Recently I’ve started running again. I say running. What I actually mean is a slow jog interspersed with lots of walking. Because the truth is, while it can take months to build up your running fitness, you lose it in half the time. I have been running for almost 30 years and I’ve run two marathons; now I struggle to run around the block.

I know the process though, so I’m not concerned. Running is mostly in the mind.
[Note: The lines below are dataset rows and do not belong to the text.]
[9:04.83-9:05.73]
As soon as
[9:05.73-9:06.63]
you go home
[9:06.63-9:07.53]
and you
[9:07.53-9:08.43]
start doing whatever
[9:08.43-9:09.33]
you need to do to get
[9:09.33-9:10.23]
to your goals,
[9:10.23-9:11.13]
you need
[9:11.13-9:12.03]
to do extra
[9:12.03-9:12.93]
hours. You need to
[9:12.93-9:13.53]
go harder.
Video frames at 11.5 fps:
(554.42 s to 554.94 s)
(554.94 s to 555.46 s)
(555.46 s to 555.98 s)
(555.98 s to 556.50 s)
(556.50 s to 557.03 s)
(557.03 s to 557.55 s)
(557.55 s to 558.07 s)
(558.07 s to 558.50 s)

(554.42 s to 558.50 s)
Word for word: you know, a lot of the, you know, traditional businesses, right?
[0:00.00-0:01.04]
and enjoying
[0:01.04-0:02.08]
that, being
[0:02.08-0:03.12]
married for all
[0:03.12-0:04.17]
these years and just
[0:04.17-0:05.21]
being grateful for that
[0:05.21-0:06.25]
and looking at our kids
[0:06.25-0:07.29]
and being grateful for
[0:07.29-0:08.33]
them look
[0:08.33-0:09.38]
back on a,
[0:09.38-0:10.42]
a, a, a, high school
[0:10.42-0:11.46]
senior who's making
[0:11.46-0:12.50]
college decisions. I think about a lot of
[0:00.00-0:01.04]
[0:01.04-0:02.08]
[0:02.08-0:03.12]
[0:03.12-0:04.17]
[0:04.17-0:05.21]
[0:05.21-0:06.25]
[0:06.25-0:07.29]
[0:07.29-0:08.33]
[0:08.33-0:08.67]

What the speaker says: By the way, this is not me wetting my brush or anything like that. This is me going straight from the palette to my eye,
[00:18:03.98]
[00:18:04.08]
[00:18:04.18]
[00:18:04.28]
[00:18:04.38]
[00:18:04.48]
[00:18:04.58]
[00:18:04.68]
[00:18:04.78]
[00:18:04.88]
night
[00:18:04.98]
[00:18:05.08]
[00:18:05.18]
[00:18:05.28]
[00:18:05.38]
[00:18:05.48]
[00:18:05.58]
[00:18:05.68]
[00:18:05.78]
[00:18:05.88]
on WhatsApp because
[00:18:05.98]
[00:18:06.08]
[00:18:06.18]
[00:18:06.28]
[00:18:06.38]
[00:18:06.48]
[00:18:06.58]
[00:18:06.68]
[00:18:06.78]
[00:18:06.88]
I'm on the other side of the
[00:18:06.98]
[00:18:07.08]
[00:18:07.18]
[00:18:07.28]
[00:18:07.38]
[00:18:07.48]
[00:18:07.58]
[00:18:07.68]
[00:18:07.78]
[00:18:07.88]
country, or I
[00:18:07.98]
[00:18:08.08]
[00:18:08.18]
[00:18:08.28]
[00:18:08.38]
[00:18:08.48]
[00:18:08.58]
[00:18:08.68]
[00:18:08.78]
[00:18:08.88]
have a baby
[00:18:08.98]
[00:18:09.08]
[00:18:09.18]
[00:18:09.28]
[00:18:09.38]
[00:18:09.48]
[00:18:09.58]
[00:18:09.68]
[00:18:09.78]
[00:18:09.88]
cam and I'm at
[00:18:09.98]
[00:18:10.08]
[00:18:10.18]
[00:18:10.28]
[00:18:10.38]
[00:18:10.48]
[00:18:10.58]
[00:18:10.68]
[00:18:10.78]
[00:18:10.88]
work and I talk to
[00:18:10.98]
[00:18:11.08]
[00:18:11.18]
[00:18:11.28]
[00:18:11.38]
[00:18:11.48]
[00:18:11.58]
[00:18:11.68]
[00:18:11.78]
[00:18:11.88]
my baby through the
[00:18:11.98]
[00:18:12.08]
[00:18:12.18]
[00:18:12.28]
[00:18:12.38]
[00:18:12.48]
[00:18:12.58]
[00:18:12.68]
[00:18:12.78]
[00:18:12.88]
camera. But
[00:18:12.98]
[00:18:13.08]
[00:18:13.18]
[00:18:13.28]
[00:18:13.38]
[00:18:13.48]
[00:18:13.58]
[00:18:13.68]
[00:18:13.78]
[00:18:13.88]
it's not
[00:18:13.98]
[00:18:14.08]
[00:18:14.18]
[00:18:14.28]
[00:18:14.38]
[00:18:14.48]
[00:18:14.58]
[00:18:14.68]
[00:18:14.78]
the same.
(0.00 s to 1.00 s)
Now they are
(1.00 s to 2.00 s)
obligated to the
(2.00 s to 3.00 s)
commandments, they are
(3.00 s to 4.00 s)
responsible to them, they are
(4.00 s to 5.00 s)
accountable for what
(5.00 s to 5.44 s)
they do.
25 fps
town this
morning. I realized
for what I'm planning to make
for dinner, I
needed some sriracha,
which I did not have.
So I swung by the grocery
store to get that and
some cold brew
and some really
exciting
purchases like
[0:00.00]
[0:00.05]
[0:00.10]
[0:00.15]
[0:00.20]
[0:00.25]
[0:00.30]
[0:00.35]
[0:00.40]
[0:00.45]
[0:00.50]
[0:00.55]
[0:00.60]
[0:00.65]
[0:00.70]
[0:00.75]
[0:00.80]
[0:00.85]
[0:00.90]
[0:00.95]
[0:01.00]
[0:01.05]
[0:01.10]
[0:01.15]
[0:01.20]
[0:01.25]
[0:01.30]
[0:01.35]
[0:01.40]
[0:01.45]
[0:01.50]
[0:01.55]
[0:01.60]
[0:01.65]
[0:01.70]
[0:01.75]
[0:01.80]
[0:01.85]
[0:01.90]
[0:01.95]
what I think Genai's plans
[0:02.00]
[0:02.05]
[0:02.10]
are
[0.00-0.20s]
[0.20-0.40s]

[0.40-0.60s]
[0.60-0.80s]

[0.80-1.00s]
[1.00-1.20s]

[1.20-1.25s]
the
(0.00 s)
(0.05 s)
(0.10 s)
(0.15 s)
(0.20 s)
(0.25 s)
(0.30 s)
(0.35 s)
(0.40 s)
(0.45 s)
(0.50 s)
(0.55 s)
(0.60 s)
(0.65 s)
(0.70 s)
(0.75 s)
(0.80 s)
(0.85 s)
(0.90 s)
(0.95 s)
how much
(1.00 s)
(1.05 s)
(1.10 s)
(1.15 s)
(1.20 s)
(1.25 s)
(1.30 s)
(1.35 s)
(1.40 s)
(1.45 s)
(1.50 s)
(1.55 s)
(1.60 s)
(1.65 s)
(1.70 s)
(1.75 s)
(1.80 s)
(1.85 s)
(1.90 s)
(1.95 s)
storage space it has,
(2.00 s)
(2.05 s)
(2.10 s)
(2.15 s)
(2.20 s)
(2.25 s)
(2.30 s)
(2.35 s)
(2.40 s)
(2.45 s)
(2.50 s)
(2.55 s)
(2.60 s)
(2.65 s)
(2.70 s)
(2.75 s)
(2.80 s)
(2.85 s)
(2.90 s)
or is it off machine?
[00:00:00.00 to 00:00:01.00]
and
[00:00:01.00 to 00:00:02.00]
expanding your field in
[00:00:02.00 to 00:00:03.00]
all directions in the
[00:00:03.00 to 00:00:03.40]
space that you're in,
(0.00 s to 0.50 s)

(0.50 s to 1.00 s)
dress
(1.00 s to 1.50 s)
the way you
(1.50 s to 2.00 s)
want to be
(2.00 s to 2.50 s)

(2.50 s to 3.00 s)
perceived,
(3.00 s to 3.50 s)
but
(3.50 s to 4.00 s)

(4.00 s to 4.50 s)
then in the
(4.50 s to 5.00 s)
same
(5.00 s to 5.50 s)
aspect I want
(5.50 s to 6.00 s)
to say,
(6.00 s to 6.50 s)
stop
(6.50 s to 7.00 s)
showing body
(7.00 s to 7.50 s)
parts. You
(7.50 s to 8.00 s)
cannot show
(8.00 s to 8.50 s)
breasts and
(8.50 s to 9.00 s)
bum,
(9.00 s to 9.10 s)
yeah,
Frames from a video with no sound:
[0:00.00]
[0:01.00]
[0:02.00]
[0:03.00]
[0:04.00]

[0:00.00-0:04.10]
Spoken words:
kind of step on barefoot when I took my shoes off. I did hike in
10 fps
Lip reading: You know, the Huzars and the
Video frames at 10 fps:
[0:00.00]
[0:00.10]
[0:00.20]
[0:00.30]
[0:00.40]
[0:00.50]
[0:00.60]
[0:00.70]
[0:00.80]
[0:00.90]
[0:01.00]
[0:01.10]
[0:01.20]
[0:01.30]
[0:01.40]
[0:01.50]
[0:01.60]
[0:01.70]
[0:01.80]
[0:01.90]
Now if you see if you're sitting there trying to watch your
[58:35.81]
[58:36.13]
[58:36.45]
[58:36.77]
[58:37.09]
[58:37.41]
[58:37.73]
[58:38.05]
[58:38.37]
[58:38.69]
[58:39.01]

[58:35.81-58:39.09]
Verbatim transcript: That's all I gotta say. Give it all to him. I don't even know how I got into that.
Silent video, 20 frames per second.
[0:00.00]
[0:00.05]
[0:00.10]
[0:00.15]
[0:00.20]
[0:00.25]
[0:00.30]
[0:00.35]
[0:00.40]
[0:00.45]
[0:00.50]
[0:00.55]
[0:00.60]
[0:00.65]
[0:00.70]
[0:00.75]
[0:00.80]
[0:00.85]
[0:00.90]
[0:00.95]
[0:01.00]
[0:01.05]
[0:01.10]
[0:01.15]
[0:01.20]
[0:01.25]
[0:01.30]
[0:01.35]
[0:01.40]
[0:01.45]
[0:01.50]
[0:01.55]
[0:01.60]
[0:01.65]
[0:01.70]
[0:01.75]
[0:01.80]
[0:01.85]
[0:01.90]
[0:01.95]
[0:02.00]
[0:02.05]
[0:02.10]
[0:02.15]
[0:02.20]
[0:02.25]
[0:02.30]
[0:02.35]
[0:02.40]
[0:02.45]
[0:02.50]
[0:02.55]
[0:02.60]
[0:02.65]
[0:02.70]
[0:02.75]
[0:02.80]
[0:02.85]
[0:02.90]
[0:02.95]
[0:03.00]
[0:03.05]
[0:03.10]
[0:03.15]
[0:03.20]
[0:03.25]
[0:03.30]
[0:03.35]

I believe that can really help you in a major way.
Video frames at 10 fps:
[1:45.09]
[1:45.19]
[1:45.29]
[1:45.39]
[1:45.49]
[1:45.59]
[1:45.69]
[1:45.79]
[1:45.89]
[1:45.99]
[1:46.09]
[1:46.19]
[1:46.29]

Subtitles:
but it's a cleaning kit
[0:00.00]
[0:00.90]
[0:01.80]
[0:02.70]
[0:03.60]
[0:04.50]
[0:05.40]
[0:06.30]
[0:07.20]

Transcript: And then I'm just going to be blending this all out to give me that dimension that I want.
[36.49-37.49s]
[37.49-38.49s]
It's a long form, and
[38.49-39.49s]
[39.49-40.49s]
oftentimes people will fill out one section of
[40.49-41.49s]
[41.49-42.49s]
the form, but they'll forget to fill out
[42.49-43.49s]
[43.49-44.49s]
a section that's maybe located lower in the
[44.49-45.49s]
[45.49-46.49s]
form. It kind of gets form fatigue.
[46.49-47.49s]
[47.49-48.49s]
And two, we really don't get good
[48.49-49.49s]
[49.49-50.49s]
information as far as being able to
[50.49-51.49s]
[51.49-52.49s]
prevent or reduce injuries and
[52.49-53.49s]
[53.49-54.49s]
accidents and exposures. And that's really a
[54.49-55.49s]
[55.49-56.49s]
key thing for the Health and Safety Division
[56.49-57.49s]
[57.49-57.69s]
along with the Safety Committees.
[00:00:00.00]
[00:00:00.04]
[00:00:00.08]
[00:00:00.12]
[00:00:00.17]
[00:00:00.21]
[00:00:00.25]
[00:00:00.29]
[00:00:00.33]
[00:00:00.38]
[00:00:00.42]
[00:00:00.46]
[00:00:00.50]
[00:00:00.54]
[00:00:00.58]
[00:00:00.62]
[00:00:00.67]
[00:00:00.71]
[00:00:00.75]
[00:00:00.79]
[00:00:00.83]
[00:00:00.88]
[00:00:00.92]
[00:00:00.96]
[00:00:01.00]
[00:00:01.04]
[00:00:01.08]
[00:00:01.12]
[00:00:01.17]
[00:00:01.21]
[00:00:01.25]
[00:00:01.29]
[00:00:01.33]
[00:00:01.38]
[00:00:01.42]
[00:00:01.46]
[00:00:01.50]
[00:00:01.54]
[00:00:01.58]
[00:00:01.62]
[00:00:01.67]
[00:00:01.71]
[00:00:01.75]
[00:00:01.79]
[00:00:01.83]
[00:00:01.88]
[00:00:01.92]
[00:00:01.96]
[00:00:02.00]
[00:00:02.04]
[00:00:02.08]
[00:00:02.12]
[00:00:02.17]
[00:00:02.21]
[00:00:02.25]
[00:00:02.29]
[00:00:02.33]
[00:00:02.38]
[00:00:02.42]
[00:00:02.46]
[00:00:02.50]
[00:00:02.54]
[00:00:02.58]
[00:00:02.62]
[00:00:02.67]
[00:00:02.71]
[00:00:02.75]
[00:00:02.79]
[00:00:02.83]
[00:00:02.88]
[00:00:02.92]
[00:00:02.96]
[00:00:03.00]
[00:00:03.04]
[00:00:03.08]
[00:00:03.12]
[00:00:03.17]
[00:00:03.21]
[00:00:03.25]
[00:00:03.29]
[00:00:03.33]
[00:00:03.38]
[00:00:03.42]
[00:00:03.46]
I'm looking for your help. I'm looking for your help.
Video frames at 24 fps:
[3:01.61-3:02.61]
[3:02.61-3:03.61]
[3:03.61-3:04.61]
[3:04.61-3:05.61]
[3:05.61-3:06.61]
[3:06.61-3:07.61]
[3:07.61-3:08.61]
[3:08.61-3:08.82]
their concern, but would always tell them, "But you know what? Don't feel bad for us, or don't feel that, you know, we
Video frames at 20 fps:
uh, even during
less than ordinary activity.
I doubted I could run a marathon the first time around and the struggle was real. But once that precedent was set I never doubted again. It doesn’t mean that is isn’t hard. Running is always hard, but my body knows what to do.

This can work against me. After any break from running, I tend to return to it without consideration for what my body needs. I know that I can run three miles easily and so I ignore any discomfort and start from there. In reality, what my body needs is to build back up slowly to avoid injury. It also needs to cool down and stretch afterwards, something that, for years, I saw as a waste of time. As a result, I have had a lot of injuries.

I haven’t run consistently over the last couple of years. The peri-menopause meant that I didn’t have the energy or the inclination and I’ve had injury flare ups in my adductor muscles and my ankle. But I’ve missed it. Every time I see a fellow runner pounding the pavement a longing comes over me. And now that I am feeling more myself, it is time.

This time I have decided to do it properly. Having had a possible arthritis diagnosis in my ankle, I now realise that I need to treat my body with care. Before, I ran for weight loss or ego, now I want to be fit and healthy, not skinny and frail. So I have been taking it slow. Walk, jog, walk, jog. Not too far. Stretching properly. Doing the exercises set me by the physio.

I forgot just how much running quietens my racing mind. Forgot that runner’s high, my whole body tingling with energy, my lungs filled with fresh air. I’ve not put any pressure on myself in terms of distance or time. I have no interest in races or medals. All that I’m concerned with is putting one foot in front of the other, getting from A to B and that feeling at the end. This is running 2.0 and this new peri-Kerry is loving it.